Le problème, quand on suit de nouvelles approches en matière de développement, c’est que l’on peut difficilement s’appuyer sur des précédents dont on pourrait s’inspirer. Contrairement à ce qui se produit quand on a recours à des approches bien établies, les nouvelles approches fournissent par définition peu de données, de preuves, d’expériences internationales ou encore de bonnes pratiques susceptibles d’être étudiées ou utilisées. C’est là toute la difficulté à laquelle nous nous heurtons dans notre analyse de la faisabilité du micro-travail dans les Territoires palestiniens.
Le micro-travail représente une opportunité unique d’accéder à un emploi et à un revenu pour des pans entiers de la société palestinienne fortement touchés par le chômage, notamment les jeunes et les femmes. Il s’agit d’un phénomène nouveau dans l’économie numérique : n’importe qui, n’importe où, à condition d’être équipé d’un ordinateur et d’un raccordement Internet, peut travailler via une plateforme en ligne. Ce type de plateforme subdivise des processus vastes et complexes en petites tâches individuelles qui peuvent être exécutées en quelques secondes ou en quelques heures, contre une rémunération à la tâche allant de quelques cents à quelques dollars. Parmi les plus courantes de ces tâches, on peut citer les études de marché, le balisage multimédia, le recueil d’informations, la saisie ou la vérification de données, la relecture, la traduction, l’édition de textes, etc.
Une étude de faisabilité financée par la Banque mondiale a constaté qu’il était possible de tirer parti du potentiel offert par le micro-travail pour créer des emplois et des revenus dans les Territoires palestiniens. Avec une bonne base de talents et de compétences et un accès suffisant à des ordinateurs et à Internet, le micro-travail pourrait offrir aux Palestiniens une occasion unique de contourner les restrictions de circulation et d’accès auxquels ils sont soumis. Cependant, cette étude a montré que les jeunes Palestiniens s’attendent habituellement à gagner 3 dollars de l’heure ou plus, ce qui risque de les « cantonner » aux tâches qui sont les mieux rémunérées, comme la traduction ou l’édition de textes en arabe, mais dont la demande n’est pas répandue.
Dans ces conditions, pourquoi ne pas se tourner plutôt vers des micro-tâches plus courantes et plus aisément disponibles, comme la saisie de données ou la simple étude de marché ? Celles-ci rapportent habituellement environ 1 à 2 dollars de l’heure, mais elles pourraient procurer un emploi et un revenu à un grand nombre de femmes et de jeunes dans les Territoires palestiniens. Et dans la mesure où elles ne requièrent que des notions rudimentaires d’informatique, elles permettent également de faire entrer sur le marché du travail des travailleurs pauvres ou peu qualifiés.

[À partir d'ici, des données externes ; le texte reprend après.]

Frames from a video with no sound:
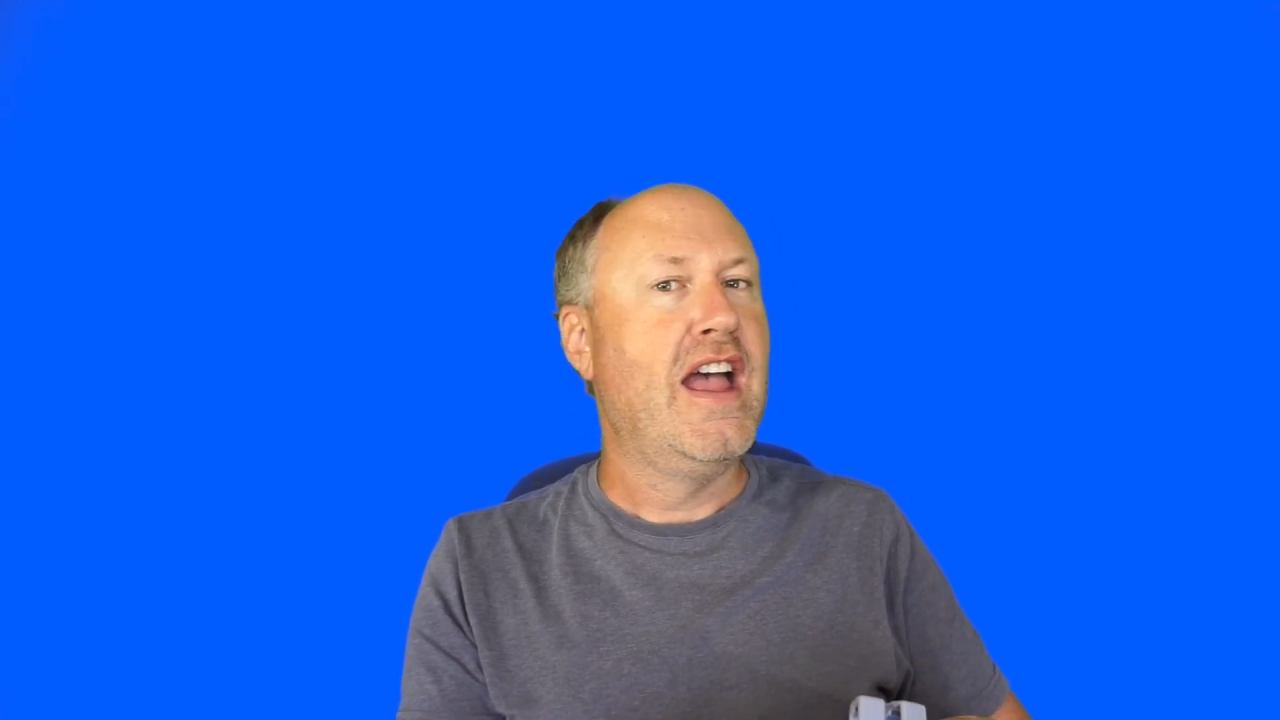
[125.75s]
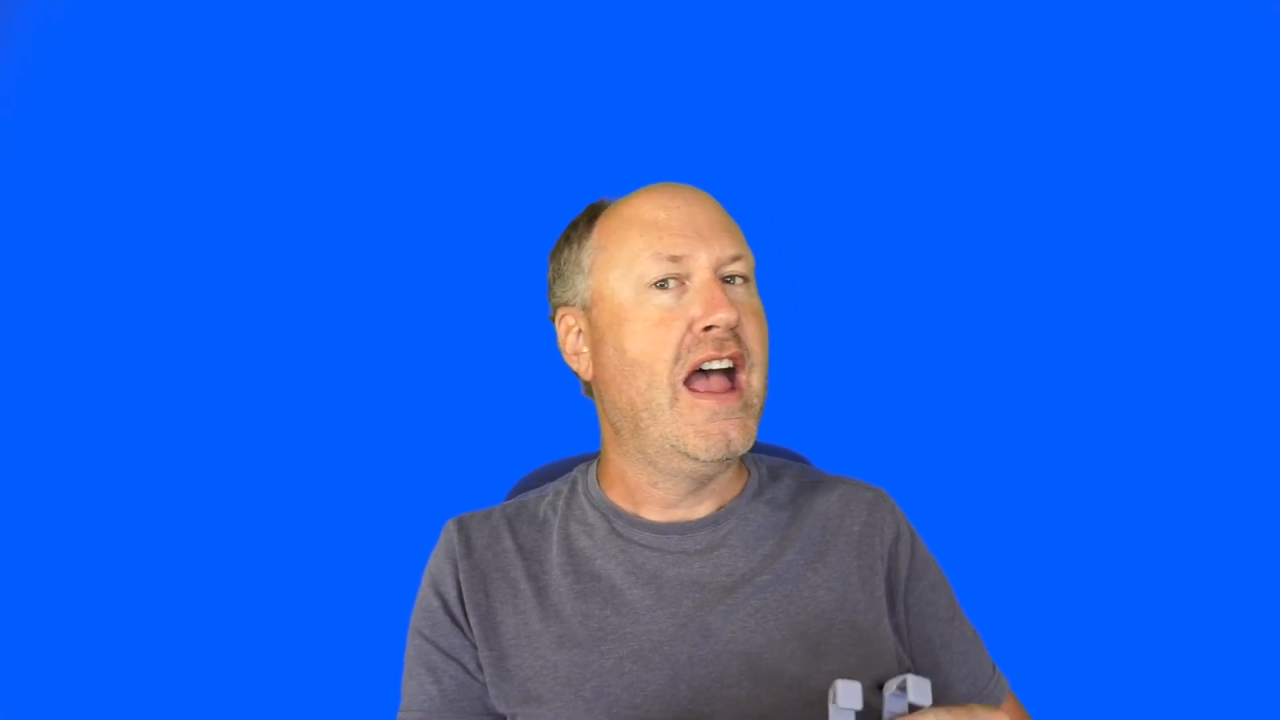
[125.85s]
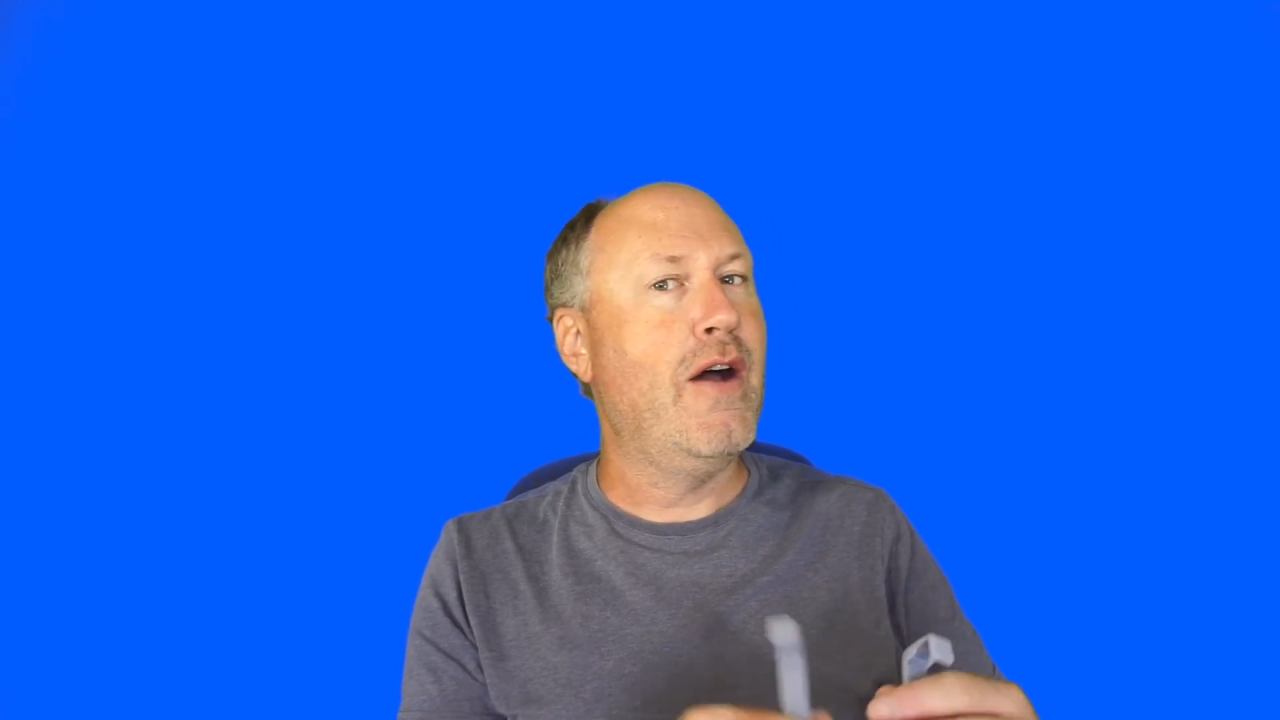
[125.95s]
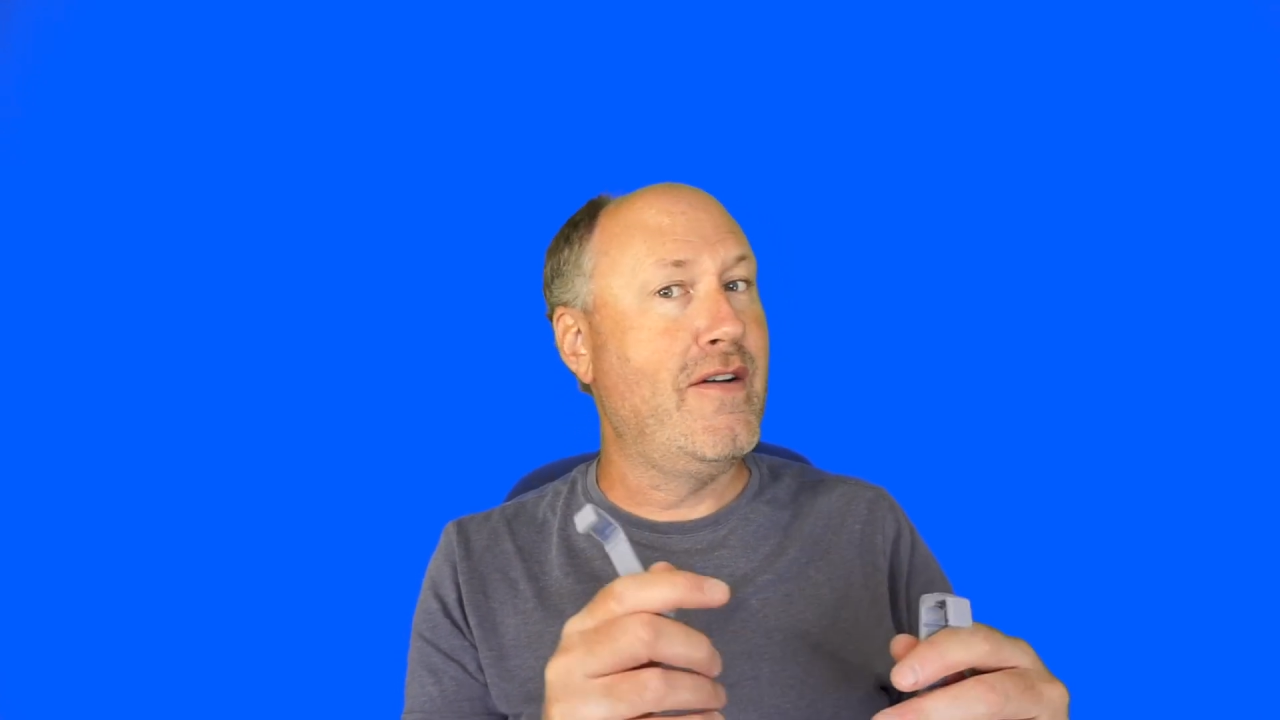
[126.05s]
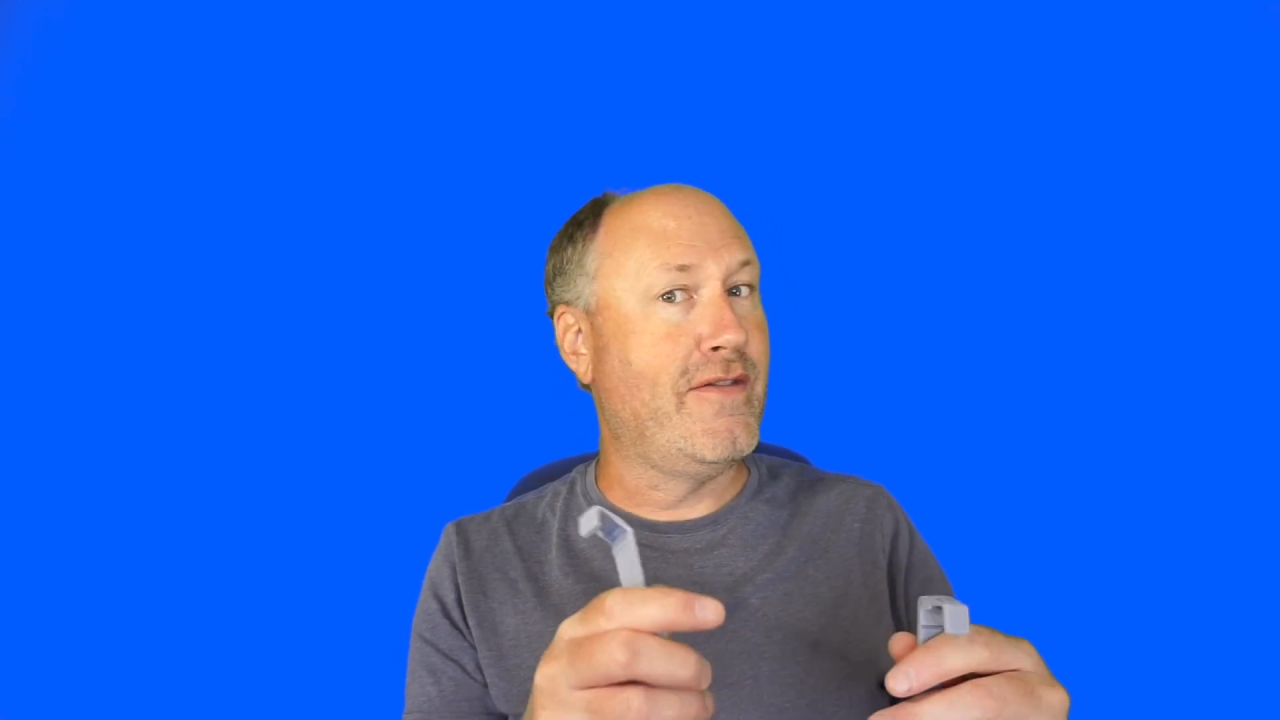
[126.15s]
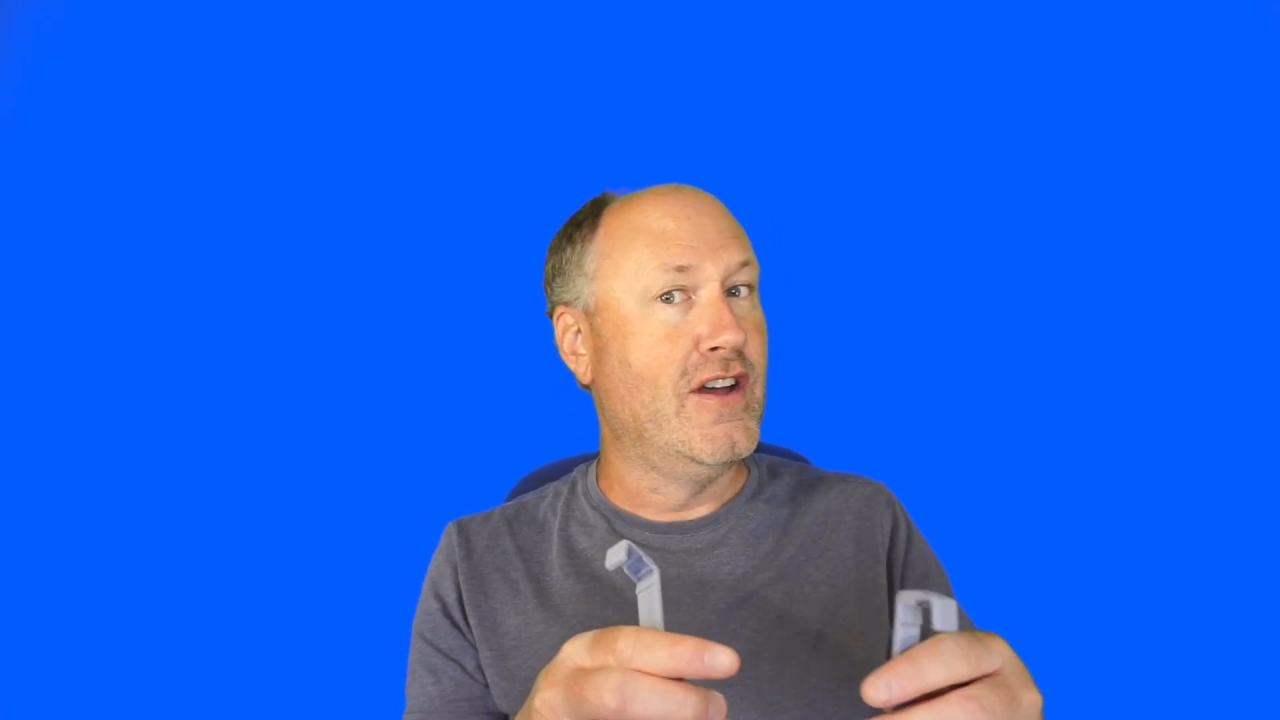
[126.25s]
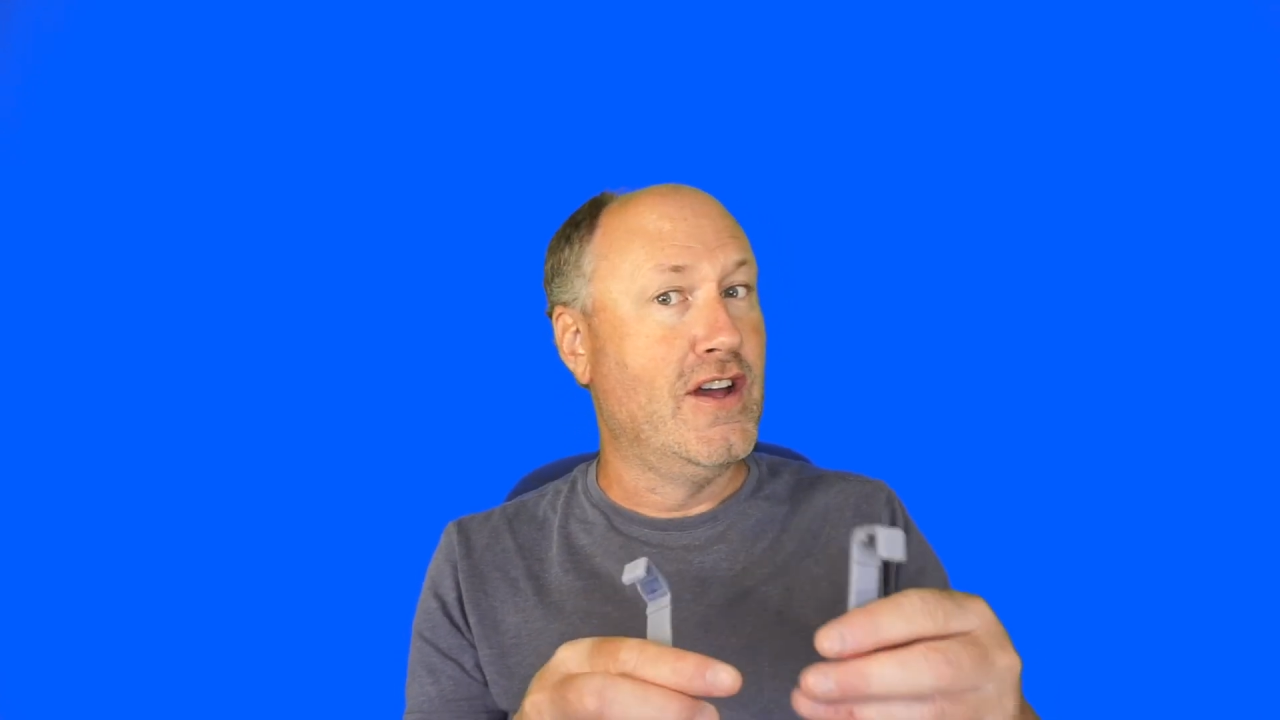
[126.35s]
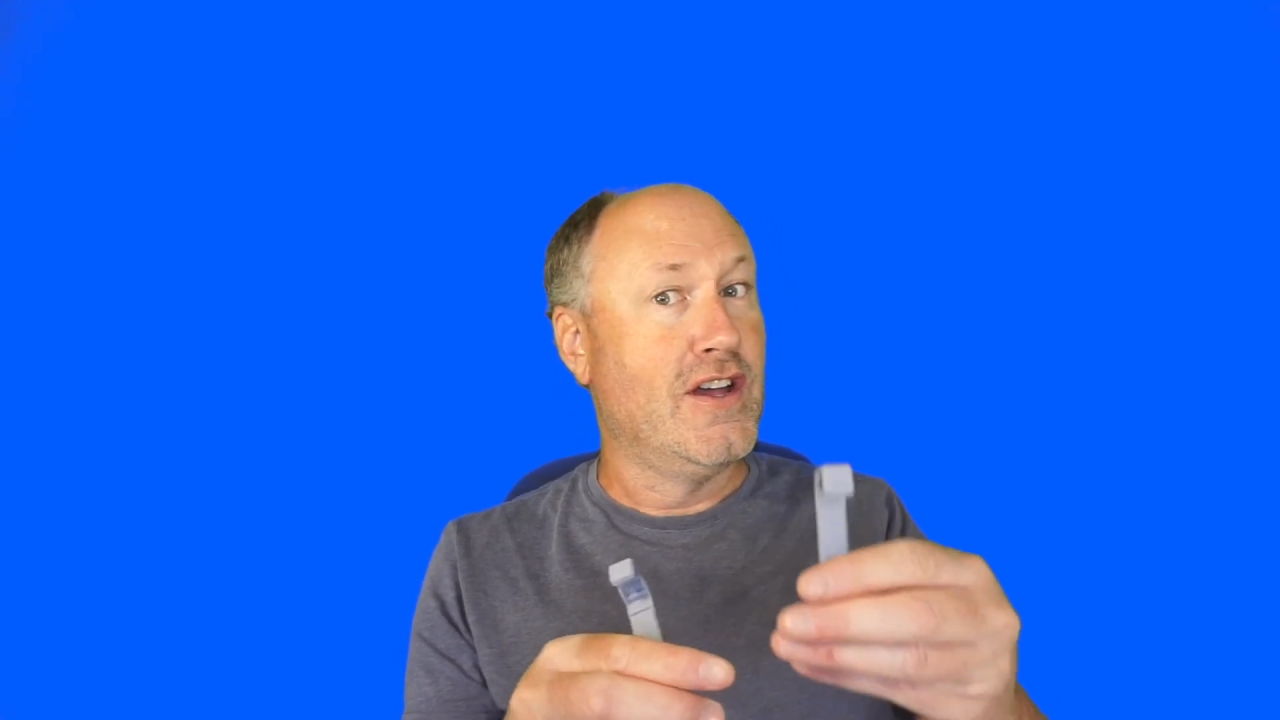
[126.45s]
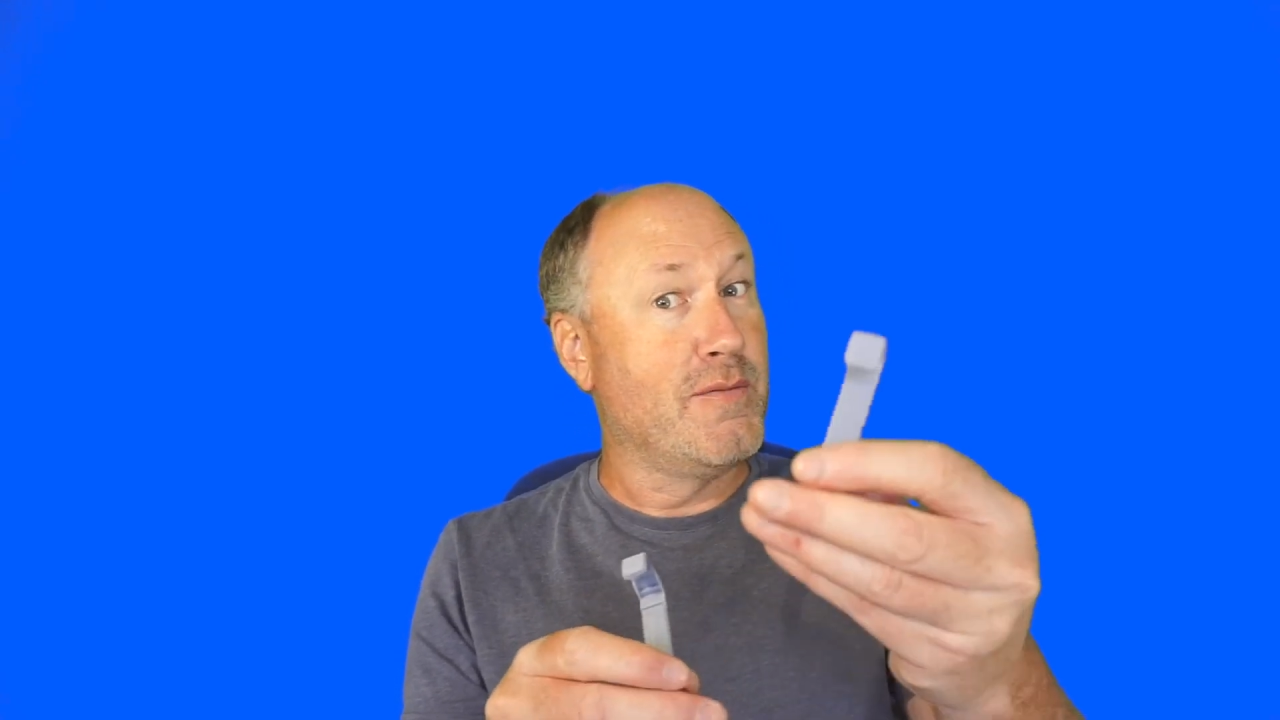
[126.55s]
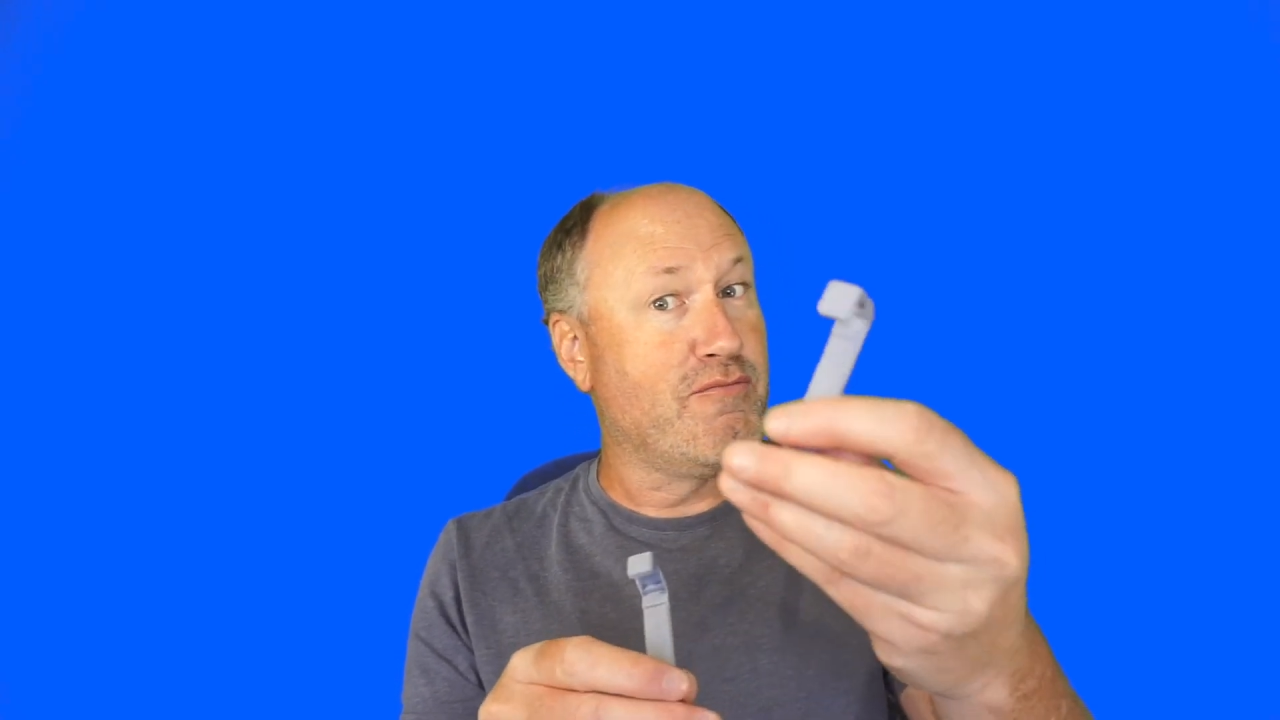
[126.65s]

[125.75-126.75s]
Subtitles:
However, the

La flexibilité du micro-travail (n’importe qui, n’importe où) parviendra-t-elle à séduire en masse les travailleurs palestiniens ? On imagine l’intérêt que pourraient y trouver les jeunes au chômage et les étudiants, en particulier, puisqu’ils pourraient ainsi gagner de l’argent en travaillant n’importe quand depuis un cybercafé, leur campus universitaire ou leur domicile. De même, les jeunes mères au foyer palestiniennes pourraient souhaiter travailler à domicile pour gagner un revenu d’appoint qui leur permettrait d’améliorer l’ordinaire de leur famille.
D’un point de vue analytique et conceptuel, il paraît donc logique que les femmes et les jeunes des Territoires palestiniens soient séduits par le micro-travail. Toutefois, l’absence de cas concrets nous empêche de bien jauger le succès potentiel de cette initiative. L’enjeu est pourtant important puisque ces tâches de niveau subalterne pourraient produire un impact non négligeable sur le développement, et également avoir des répercussions dans d’autres pays en développement présentant une structure salariale analogue à celles des Territoires palestiniens.
C’est pourquoi la Banque mondiale va passer à l’étape de l’expérimentation. L’institution s’emploie actuellement à développer des projets pilotes de micro-travail à l’intention des Territoires palestiniens et à faciliter l’installation d’intermédiaires locaux à cette fin. Nous espérons que d’autres partenaires du développement appuieront notre démarche, et que nous pourrons passer de la théorie à la pratique, et recueillir ainsi des données solides sur les bienfaits potentiels du micro-travail.